The principal cause of a rhegmatogenous retinal detachment (RRD) is the formation of a retinal break following a PVD.

To prevent a RRD from occurring, one could try to find a way to prevent vitreous syneresis or PVD. So far, no such prevention method is available.

Another strategy would be to relieve vitreoretinal traction. The only known way to do this is through surgery (ie, scleral buckle, vitrectomy). However, the risks of these procedures do not justify their use in the prevention of a RRD.

The third strategy is to create chorioretinal adhesions around pre-existing retinal breaks and other visible predisposing lesions. One must consider whether other risk factors are present (eg, myopia, fellow eye RRD, family history, previous cataract surgery) and whether the patient is symptomatic. On one hand, asymptomatic patients with visible lesions (eg, lattice) probably have a very low risk for retinal detachment. These patients can be observed without treatment. On the other hand, myopic, pseudophakic patients with a RRD in the fellow eye with visible lesions should be strongly considered for prophylactic treatment.

Whether laser treatment is in fact beneficial in preventing a RRD in fellow eyes is not known. However, the adverse effects are minimal and the potential benefits are great. One must caution the patient that despite prophylactic treatment, a retinal tear still may occur. On the other hand, Wilkinson concluded that no conclusions could be reached about the effectiveness of surgical interventions to prevent retinal detachment in eyes with asymptomatic retinal breaks and/or asymptomatic lattice degeneration.[56]

Individuals with a RRD have a higher risk of developing a RRD in the fellow eye if it is pseudophakic or has a more myopic refraction.[57]


Potential complications include the following:

  • PVR is the most common reason for surgical failure.

  • Rubeosis iridis


Retinal reattachment surgery has improved; as many as 95% of patients can have an anatomic success. Visual prognosis depends on whether the macula is attached at the time of surgery. Once the macula is detached, the photoreceptors start to degenerate, impairing the visual recovery. Several factors affect the visual prognosis of a macula-off detachment. The most important factor affecting postoperative visual acuity is the preoperative visual acuity.[58]

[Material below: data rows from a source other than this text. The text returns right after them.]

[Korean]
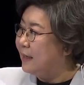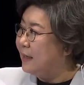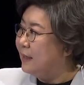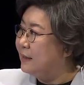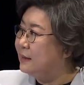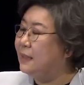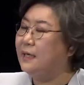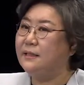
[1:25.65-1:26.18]

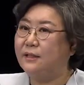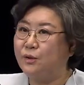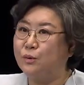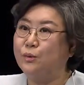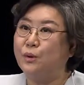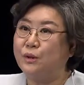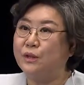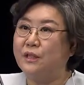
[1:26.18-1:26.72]
네. 그게 이제
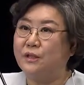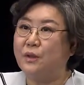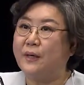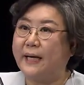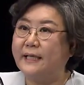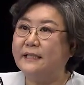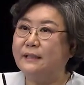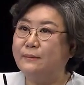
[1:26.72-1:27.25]
중도층이 제일
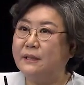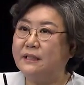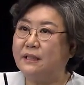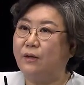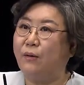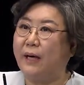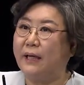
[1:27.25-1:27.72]
관심이 있을 것 아.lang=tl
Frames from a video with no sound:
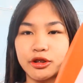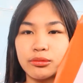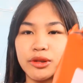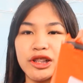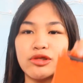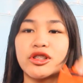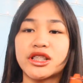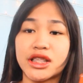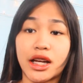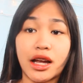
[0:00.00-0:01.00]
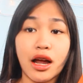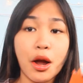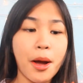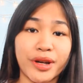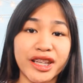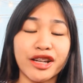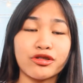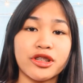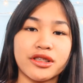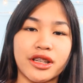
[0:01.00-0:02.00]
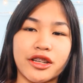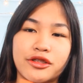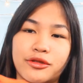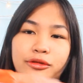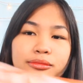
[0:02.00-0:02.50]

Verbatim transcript: Open ko na siya. Pagdala ko siya sa inyo.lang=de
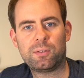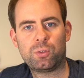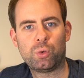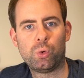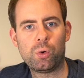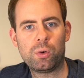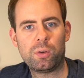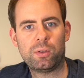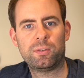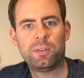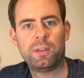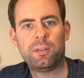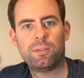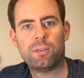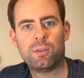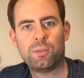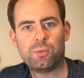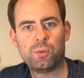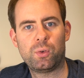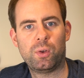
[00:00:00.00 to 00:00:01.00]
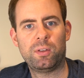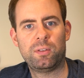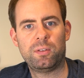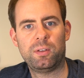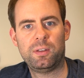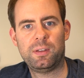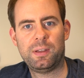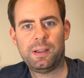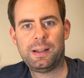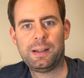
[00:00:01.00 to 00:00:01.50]
das hochgesetzt auf
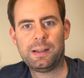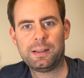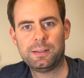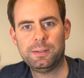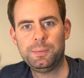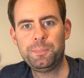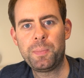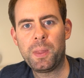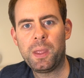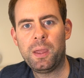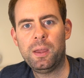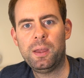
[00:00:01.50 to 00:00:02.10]
90 Tage.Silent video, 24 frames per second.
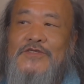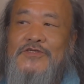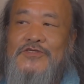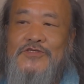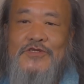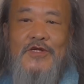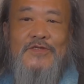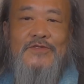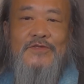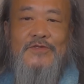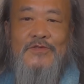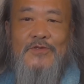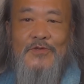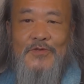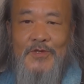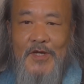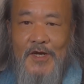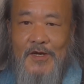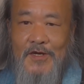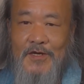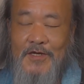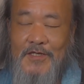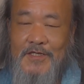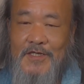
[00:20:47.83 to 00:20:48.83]
ちらっと流
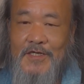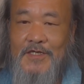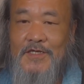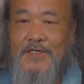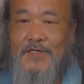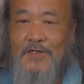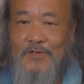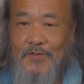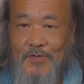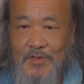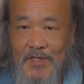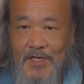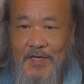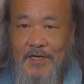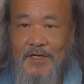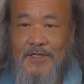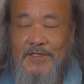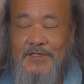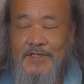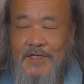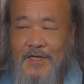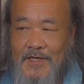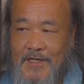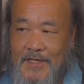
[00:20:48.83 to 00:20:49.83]
れてきた時があっ
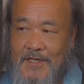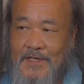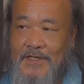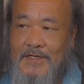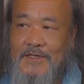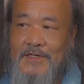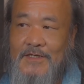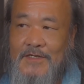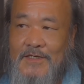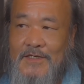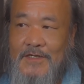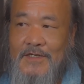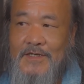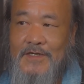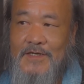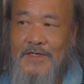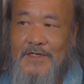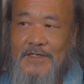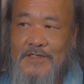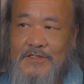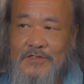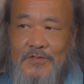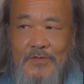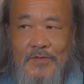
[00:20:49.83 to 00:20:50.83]
てね
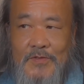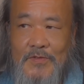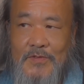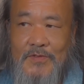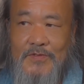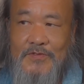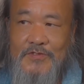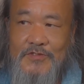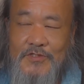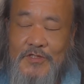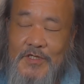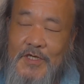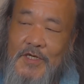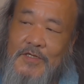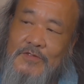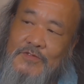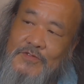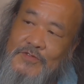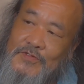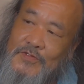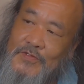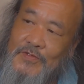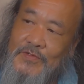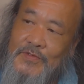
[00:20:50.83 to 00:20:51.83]
その追加
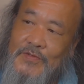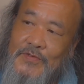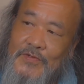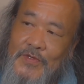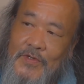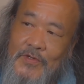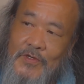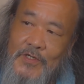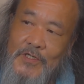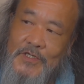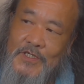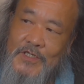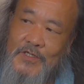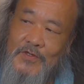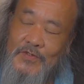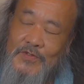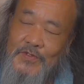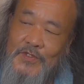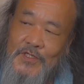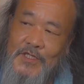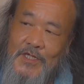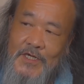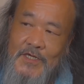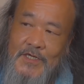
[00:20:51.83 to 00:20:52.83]
の情報は
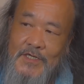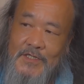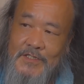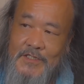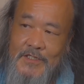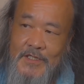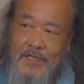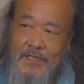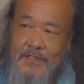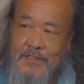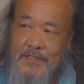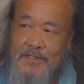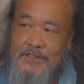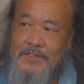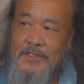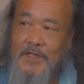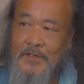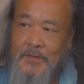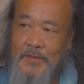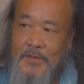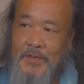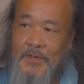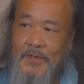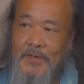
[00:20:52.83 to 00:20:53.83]
拾ってなかったんですけ
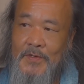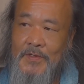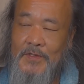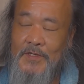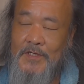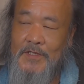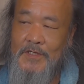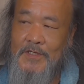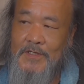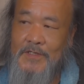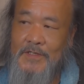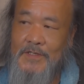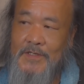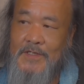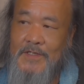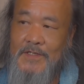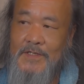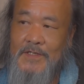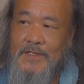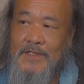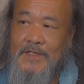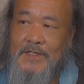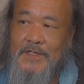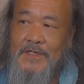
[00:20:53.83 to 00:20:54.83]
ど
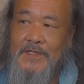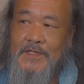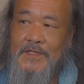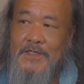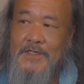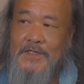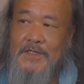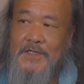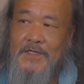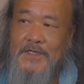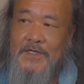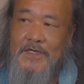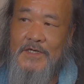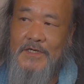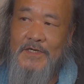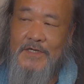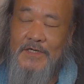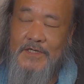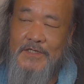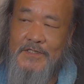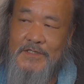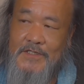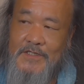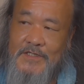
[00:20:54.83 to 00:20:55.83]
なん
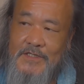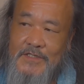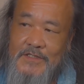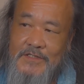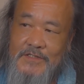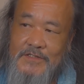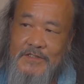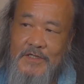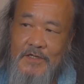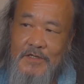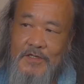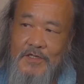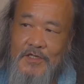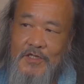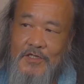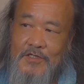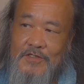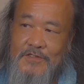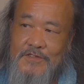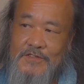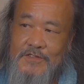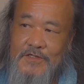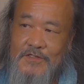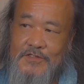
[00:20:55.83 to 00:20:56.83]
か最近
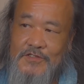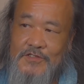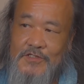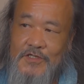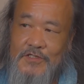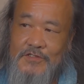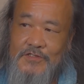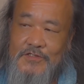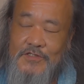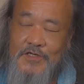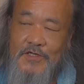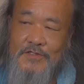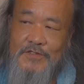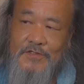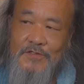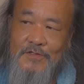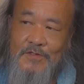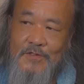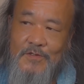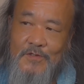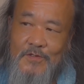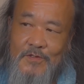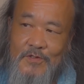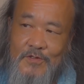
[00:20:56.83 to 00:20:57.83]
チラチラチラッ
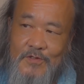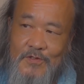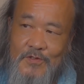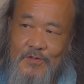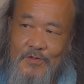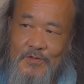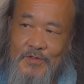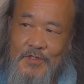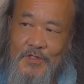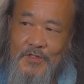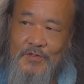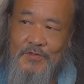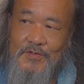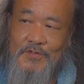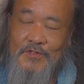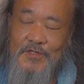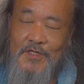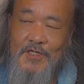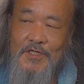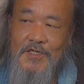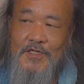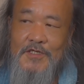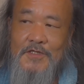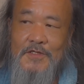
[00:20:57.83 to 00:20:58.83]
と拾っ
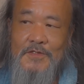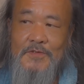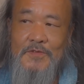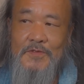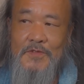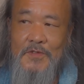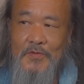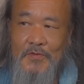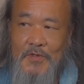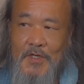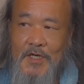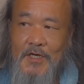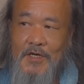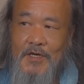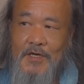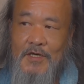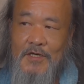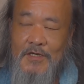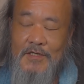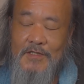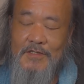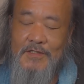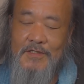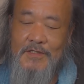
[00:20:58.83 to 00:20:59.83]
てきたので
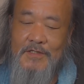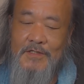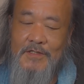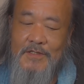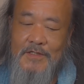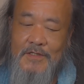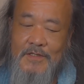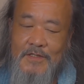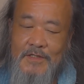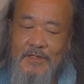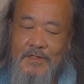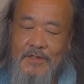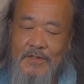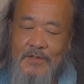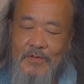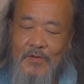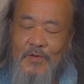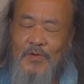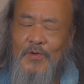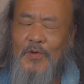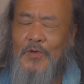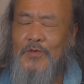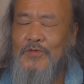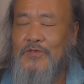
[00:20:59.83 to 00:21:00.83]
は
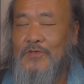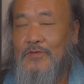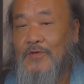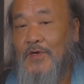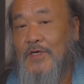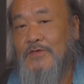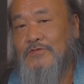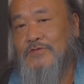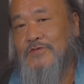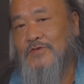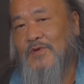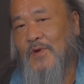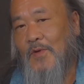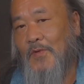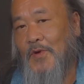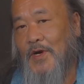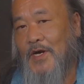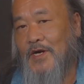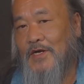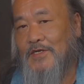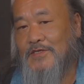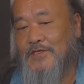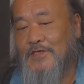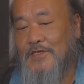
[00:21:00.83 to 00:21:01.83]
お本当が嘘か
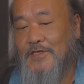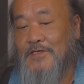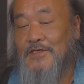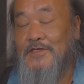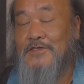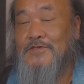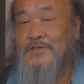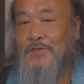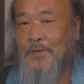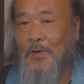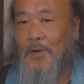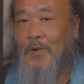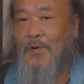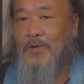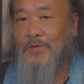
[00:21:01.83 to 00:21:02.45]
分かんないんですよ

Persistent subfoveal fluid and increased preoperative foveal thickness are associated with a worse visual prognosis in macula-off RRD.[59] One report states that a macula off detachment can be operated within the first 3 days after presentation without compromising the patient's visual prognosis.[60] It is believed that only 50% of patients with a macula-off detachment attain a visual acuity of 20/50 or better. The height of the macula appears to also play a role in the postoperative visual acuity. Shallow macular detachments were associated with a better visual outcome.[61]

In a retrospective longitudinal cohort analysis of 9216 Medicare beneficiaries diagnosed with a rhegmatogenous retinal detachment between 1991-2007, patients who had undergone primary pneumatic retinopexy were 3 times more likely to receive a second retinal detachment operation compared with scleral buckling or pars plana vitrectomy. Risk for additional retinal detachment surgery did not differ significantly between scleral buckling and pars plana vitrectomy. Patients who had a pars plana vitrectomy were twice as likely to suffer adverse events compared with those who had scleral buckling.[62]

Spectral-domain optical coherence tomography may be used to predict the visual outcome after successful RRD repair. The status of the external limiting membrane, ellipsoid, and the outer nuclear layer are important determinants of postoperative visual acuity.[63]

Patient Education

Warn patients who experience a retinal detachment of the potential risk to the fellow eye. In phakic eyes, the risk is estimated to be 10-15%. In aphakic or pseudophakic eyes, the risk increases to 25-40%.

Instruct patients to seek attention immediately if they start experiencing floaters and/or photopsias.